(1) Modern classification algorithms like SVMs need some pretty hardcore math routines (SVMs require Quadratic Programming, which isn't trivial to implement correctly). Do you intend to implement these yourself? If so, that alone might be useful as a separate library, with the ML library built on top of it.
(2) I've been thinking about a JS distributed computing library for a long time -- sort of like Folding@Home, but instead of having to download a program, you just visit a website and let JS do the crunching (Ajax will pull and push data chunks). With modern JS engines, this has become more of a reality. So to bring it back to your question -- why not try to abstract as much of the math+algorithms from as many distributed computing projects as possible, and then build a generic JS library for doing distributed computation. You could have each distributed computing project as a benchmark -- i.e., start by implementing SETI@Home using your library, then move on to Folding@Home. I guarantee you won't be bored... ;)

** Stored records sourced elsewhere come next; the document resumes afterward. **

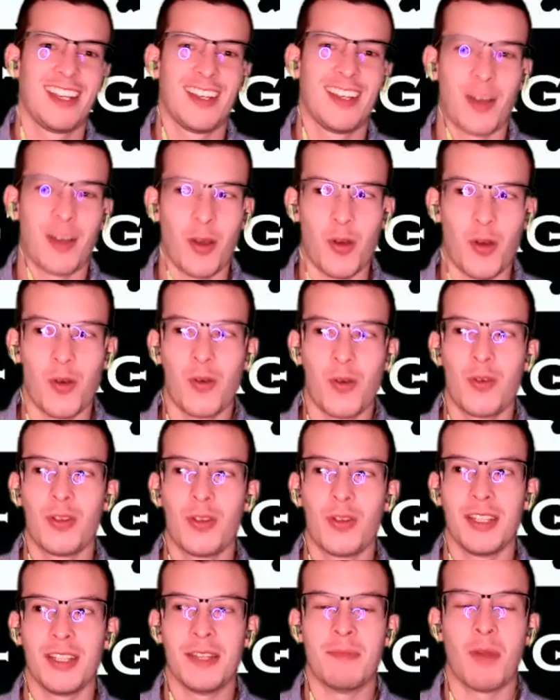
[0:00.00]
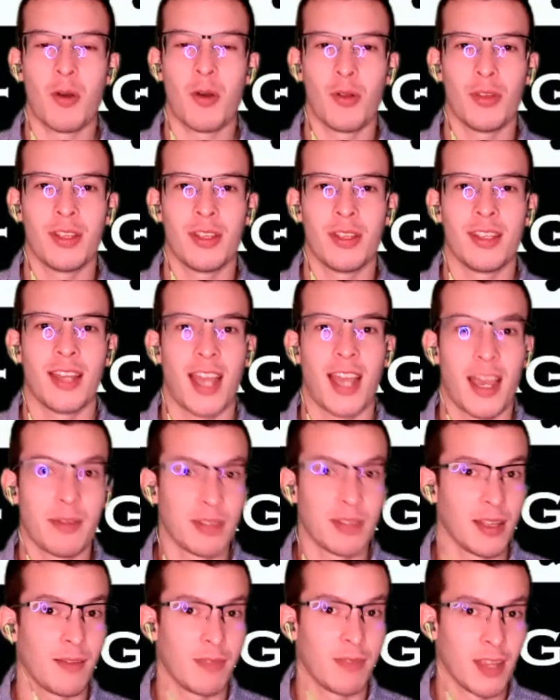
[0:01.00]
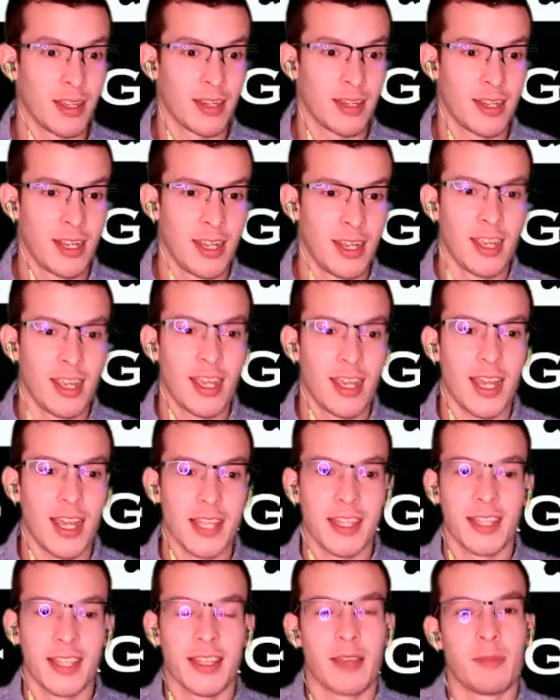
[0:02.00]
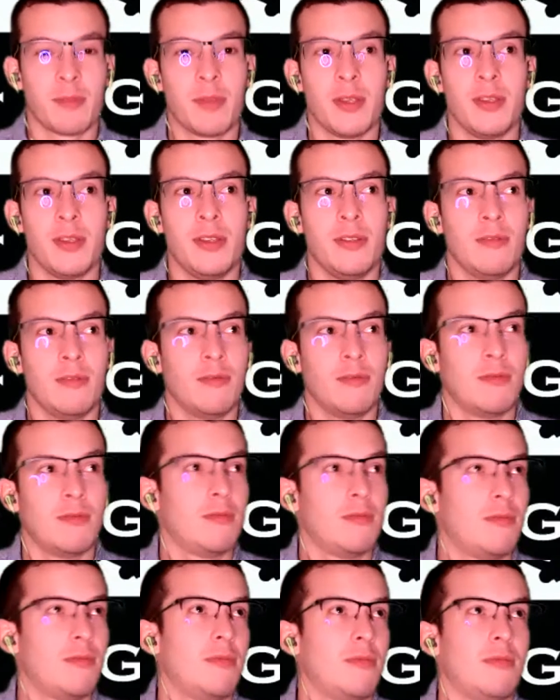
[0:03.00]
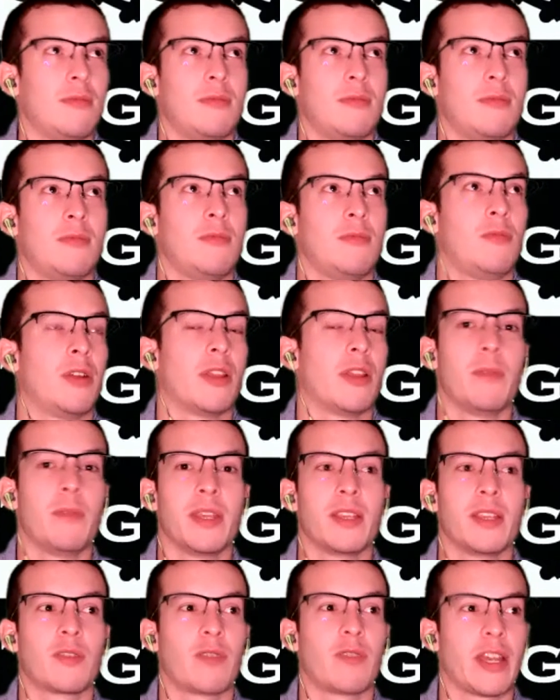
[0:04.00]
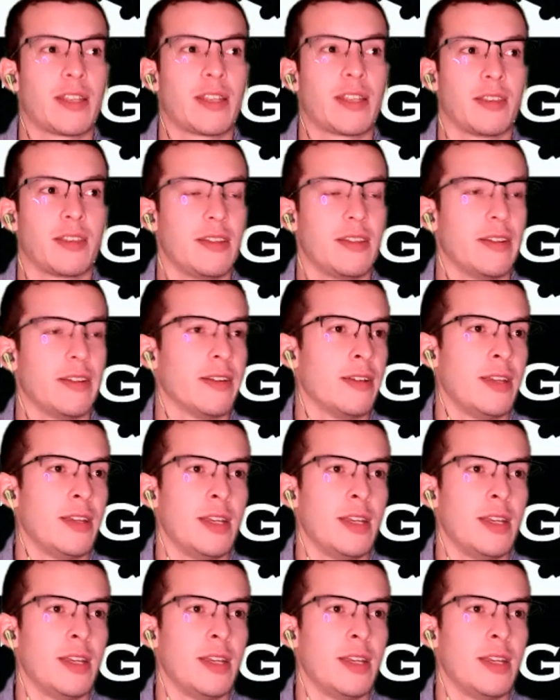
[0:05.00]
Holy moly. I would love that. I think that'd be one of the biggest fights of the year.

Good luck, and I'm really glad people are pushing the capabilities of JS these days.
On a lighter note, can you imagine the derisive laughter if you had suggested this 10 years ago? :)
I also point you out to some interesting resources about concepts that you could easily implement in your library.
Like the NGD ( Normalized google distance ), just an idea, to make smarter tag clouds ? http://www.complearn.org/
If you are planning to release this as a product, i doubt that it could gain traction, although the whole node.js thing makes me wonder whether everything is moving to the client, even heavy computational tasks as ML or AI problems. If it is a project just for the sake of it or for fun, then it would be cool to see your implementation.